Monthly Archives: December 2020

“No Promises” or “Monday, 8am-1pm”


I wrote a Christmas letter last week and it reminded me how much I love writing. Whet my appetite really. So I’m back. I think. But no promises. Why? I have committed to a no promises policy for this stage of my life. Here’s why.

Raising four boys is a bit like gambling. You start off a day with plans, or at least ideas, of what will happen. But really, you have no idea. None. Who knows what the day will hold.

For example, you may start today with breakfast. That, at least, is predictable. Until someone, who is five, decides to be silly with their cereal bowl while holding a cup of milk. Spoiler alert, the milk spills. But we don’t cry over spilt milk, right?! Yet, do we cry over the spilled cereal with milk of the three year old that happens moments later? No. Because we are optimistic and the day is just starting. Messes can be cleaned!

Other plans take longer to unravel, like deciding to bring your potted geraniums in for the winter for the first time. You keep them safely watered and well for two months on a table in the porch. Then, after breakfast one day, today, the one year old pulls one off the table, onto the floor and himself, begins crying and runs through the house to find you, leaving a trail of moist soil.
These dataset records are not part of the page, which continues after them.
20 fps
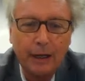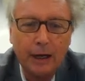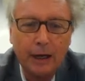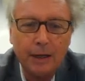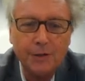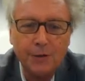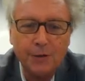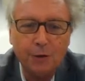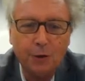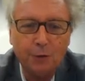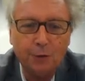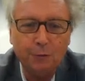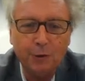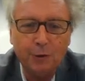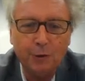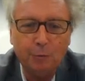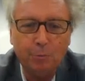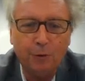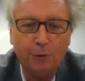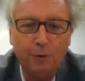I'll start
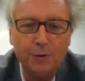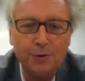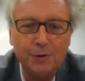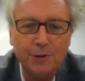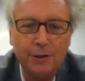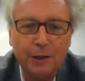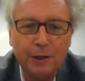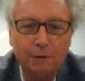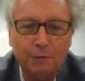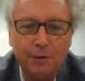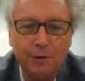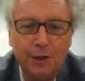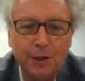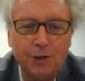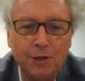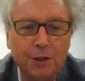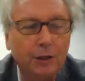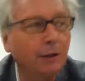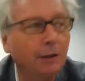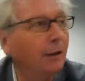with the policy
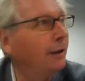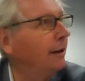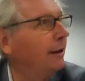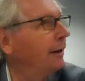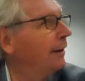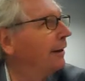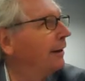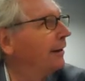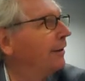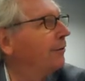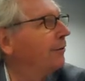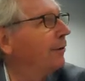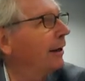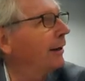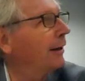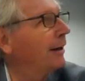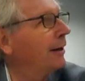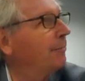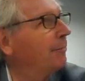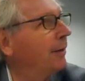definition.
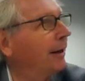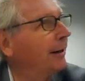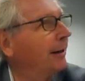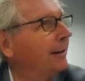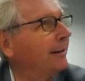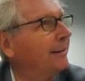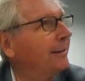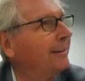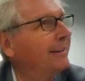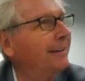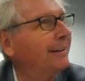Welcome, Mairi.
Soon after, you realize the 7 week old wet through his entire outfit and the one year old has significant diaper rash due to an undiscovered bowel movement.

Another crisis arises. Let’s just say it’s hard to explain to children how it is unethical to always trade something inferior for the superior, when the smaller brother doesn’t know better. Even when the items in question are santa and christmas tree pencil erasers. It is incredible how long the debate can last. Even when it is over, there are times you question who really came out victorious and if you made any headway in explaining that living purely for yourself is wrong.
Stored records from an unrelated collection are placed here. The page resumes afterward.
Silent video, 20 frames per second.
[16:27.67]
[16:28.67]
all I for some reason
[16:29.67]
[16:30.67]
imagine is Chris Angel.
Returning to the other children, you find one in the bathroom trying to remedy the error of pooping in his pants. Never let a small child try to remedy this error on their own. Once finished wiping down the vanity, toilet, wall, and floor with disinfectant wipes, cleaning the derriere, and replacing the previous underwear and pants, it was time to nurse the screaming infant.
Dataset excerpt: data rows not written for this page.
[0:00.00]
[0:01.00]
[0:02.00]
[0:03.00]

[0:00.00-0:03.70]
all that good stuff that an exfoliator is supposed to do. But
Remarkably all this can happen between the hours of 8 and 1. But then it’s naptime. Once the smaller two are snuggled in, the older two and I read books for a bit. We giggle and read a scientific book about states of matter, that I learn from myself, followed by a Spongebob book, that makes me cringe.Then they throw their arms around me and kiss me.

Once they are tucked away for sleep or at least quiet play time, I fold laundry and make cookie dough. Because I’m crazy enough to bake cookies with these wreakers of havok, though we will have Nana along for back up. While I work, I hear the vacuum and see a silly five year old sneak the mop cleaner while warning me not to look in his room because he is working on a surprise. 

Nope. I don’t make promises, because things rarely go how I plan. Sometimes there is a chasm between reality and my hopes. Would I trade it? Never. Because even though my world sometimes does appear to be upside down, it’s exactly how it’s meant to be. My only promise is to love my hooligans and keep them alive and fed. But I do love writing. So I am back. Probably. When I can sneak a moment or two.